Remembering The Rural Roots Of The New Deal

Remembering The Rural Roots Of The New Deal

Earlier this week, newly elected Congresswoman Alexandria Ocasio-Cortez outlined a Green New Deal, a sweeping plan that would ultimately shift the American economy on a path toward battling climate change. Her blueprint, championed by environmental groups, would mean the federal government would mobilize in ways unseen since World War II. Pundits have endlessly debated the merits of the proposal. And journalists have, of course, cited Franklin D. Roosevelt’s New Deal as a basis for Ocasio-Cortez’s proposal.

Of particular interest to Ocasio-Cortez is agriculture. The report notes the importance of “working collaboratively with farmers and ranchers in the United States to eliminate pollution and greenhouse gas emissions from the agricultural sector” and “building a more sustainable food system that ensures universal access to healthy food.” At this moment, what is perhaps worth noting is just how rural-focused FDR and many of his allies were. Historians have for decades suggested that the New Deal had deeper roots than Roosevelt’s inauguration in 1933. One monograph does this better than any other: published in 2007, Sarah Phillips’ This Land, This Nation mixes political and environmental history to convincingly demonstrate the ways in which the Democratic Party of the 1920s began to envision using the expansive power of the government to uplift rural America. Such a conviction among influential members of the Left—as well as many of the farmers who cast ballots for Republican candidates before Roosevelt swept into power—began with the belief that the national economic collapse in the 1920s had origins in the farm depression. Indeed, as Roosevelt campaigned for the presidency in 1932, he spoke often about government-led distribution of electricity to the countryside and federally assisted rural development. As governor, Roosevelt argued for “a definite place for an intermediate type between the urban and the rural, namely, a rural-industrial group” (61). On this front, his words mostly matched the reality he sought: as governor, he pushed for lower rural taxes that also included moving the cost of school and road maintenance away from the local and to the state government.

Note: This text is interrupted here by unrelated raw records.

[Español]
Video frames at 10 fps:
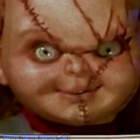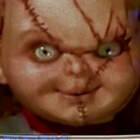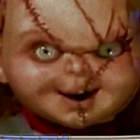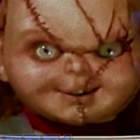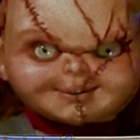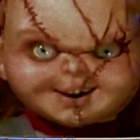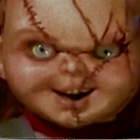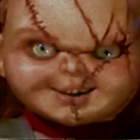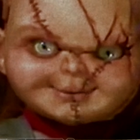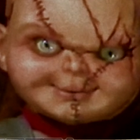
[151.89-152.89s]
Y
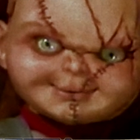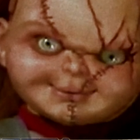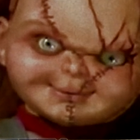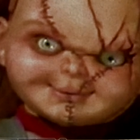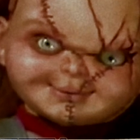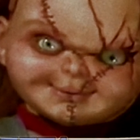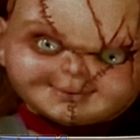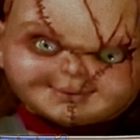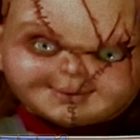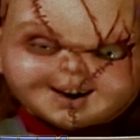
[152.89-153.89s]
bueno,
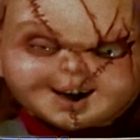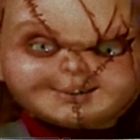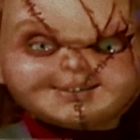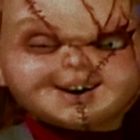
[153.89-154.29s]
MientrasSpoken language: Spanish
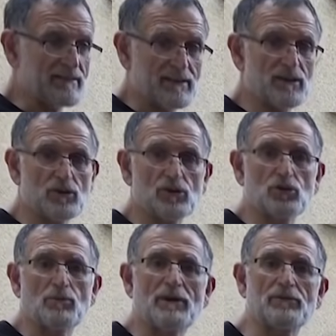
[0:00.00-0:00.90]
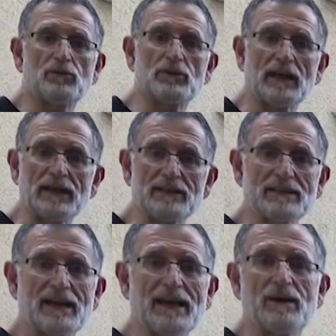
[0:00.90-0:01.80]
hacernos tomas frontales
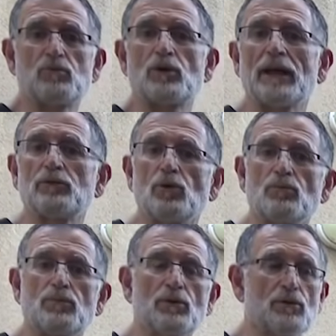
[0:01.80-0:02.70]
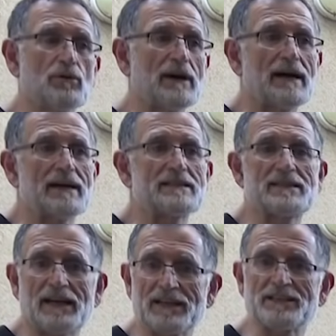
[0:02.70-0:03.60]
emulando un poco a
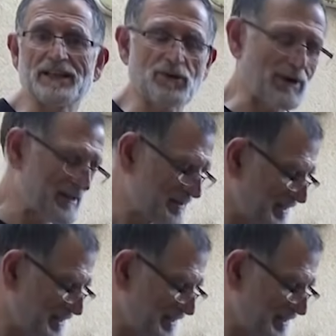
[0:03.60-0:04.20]
Charlie Sinewan.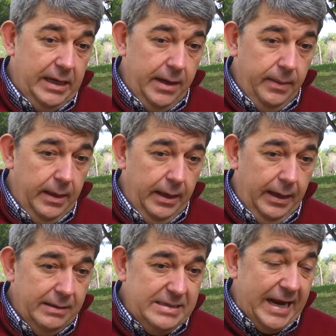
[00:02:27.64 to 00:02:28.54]
que
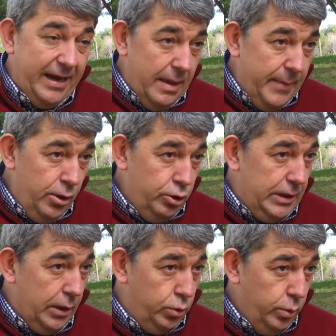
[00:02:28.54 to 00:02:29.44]
eh, ya queda menos,
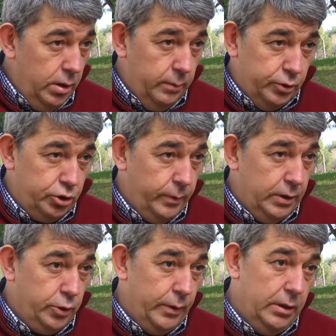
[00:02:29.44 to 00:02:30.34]
se ha actuado pues,
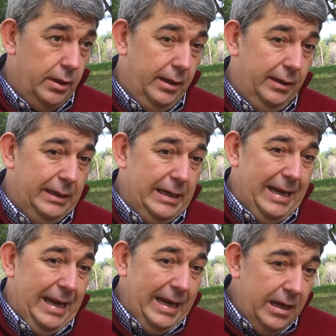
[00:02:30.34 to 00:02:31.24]
sobre, sobre
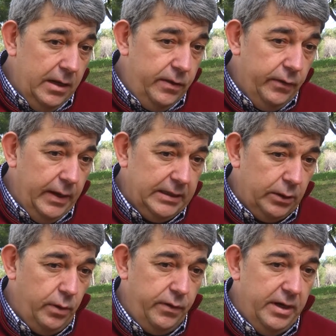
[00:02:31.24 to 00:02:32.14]
el inicio de las
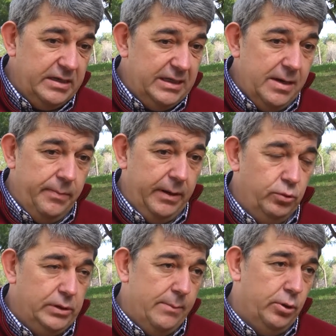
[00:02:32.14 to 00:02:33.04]
actuaciones siempre
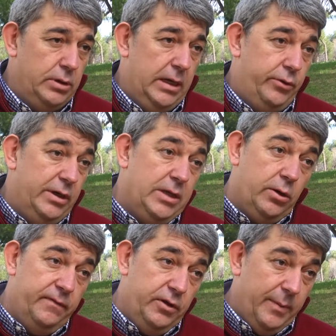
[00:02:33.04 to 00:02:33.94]
buscamos las zonas de
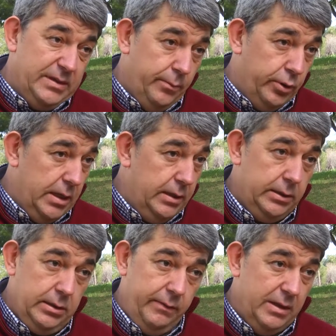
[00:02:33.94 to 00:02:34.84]
conflicto más
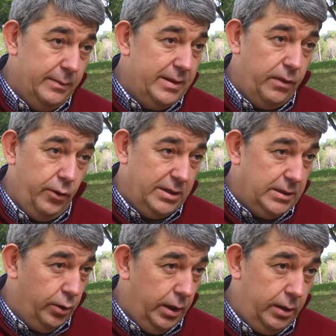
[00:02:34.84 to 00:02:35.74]
importantes, evidentemente zonas
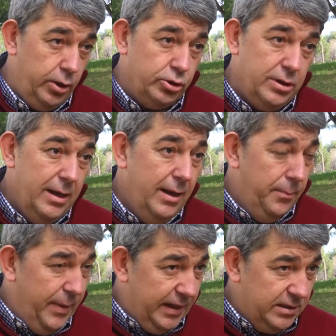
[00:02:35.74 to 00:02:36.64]
de colegios,
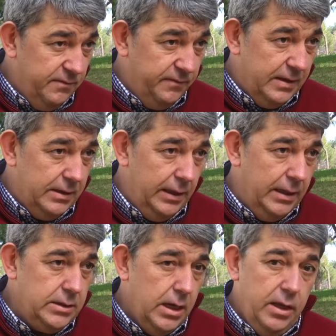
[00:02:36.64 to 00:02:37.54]
parques
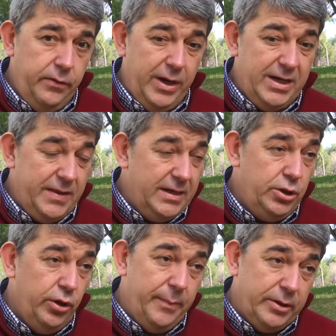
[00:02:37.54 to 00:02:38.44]
infantiles, zonas de
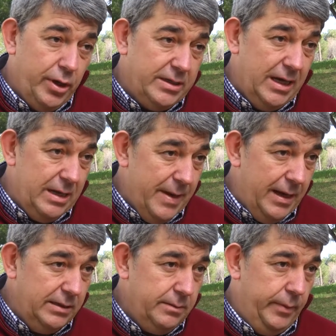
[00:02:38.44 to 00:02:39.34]
tránsito de personas y
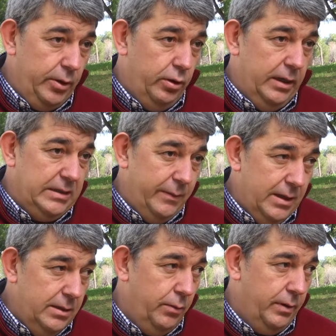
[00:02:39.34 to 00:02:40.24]
animales, pero es
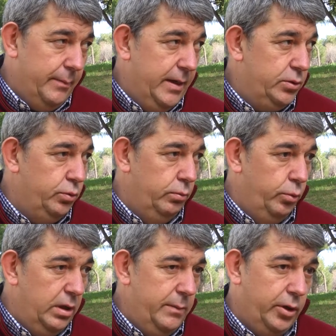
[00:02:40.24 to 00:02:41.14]
evidente, Guardamar es un
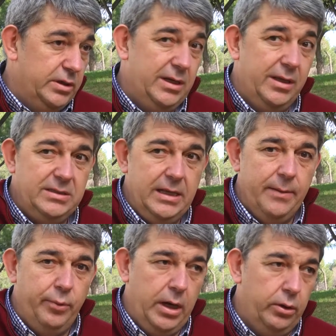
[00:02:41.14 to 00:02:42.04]
municipio que si se
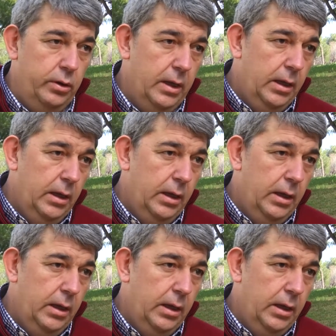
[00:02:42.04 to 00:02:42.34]
distingue por algo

Many scholars have dismissed such communication as reflective of Roosevelt’s “romantic attachment to the back-to-the-land movement” (61). Yet his rhetoric, paired with the programs he supported, suggests a genuine commitment to increased rural incomes, truths that demonstrate just how much agrarian thinking affected his economic worldview. Phillips’ work has gone on to inspire work on the New Deal, and one of her chief contentions—that scholars must look deeper into rural reform ideas in the 1920s to understand the realities of the New Deal in the 1930s—continues to resonate with historians. As she shows, even conservationists less radical than Roosevelt sensed the need to offer rural farmers a realistic chance at economic prosperity. Former Chief Forester Gifford Pinchot and engineer Morris Cooke, both of whom argued against federal ownership of the utility industry, nevertheless supported regulations to keep electrical rates low and pushed rural electrification (28-9).